__Work required__. An exact reproduction of the data below is expected, free of images.
━━━━━━━━━━━━━━━━━━━━
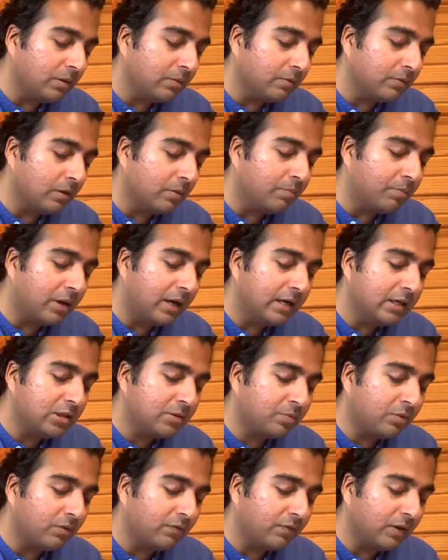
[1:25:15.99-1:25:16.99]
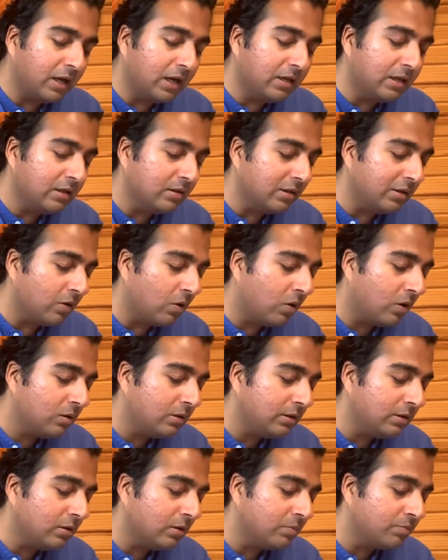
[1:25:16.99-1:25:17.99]
he abides pervading the
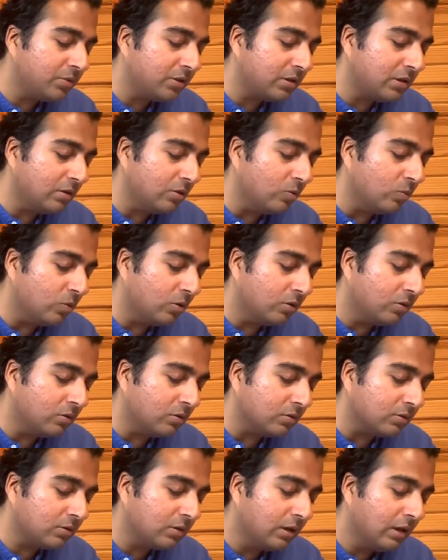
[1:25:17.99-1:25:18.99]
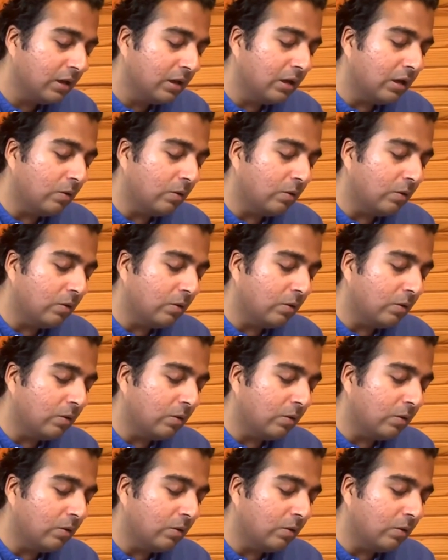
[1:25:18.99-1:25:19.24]
all-encompassing world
━━━━━━━━━━━━━━━━━━━━
__Finished task__.
[1:25:15.99-1:25:16.99]
[1:25:16.99-1:25:17.99]
he abides pervading the
[1:25:17.99-1:25:18.99]
[1:25:18.99-1:25:19.24]
all-encompassing world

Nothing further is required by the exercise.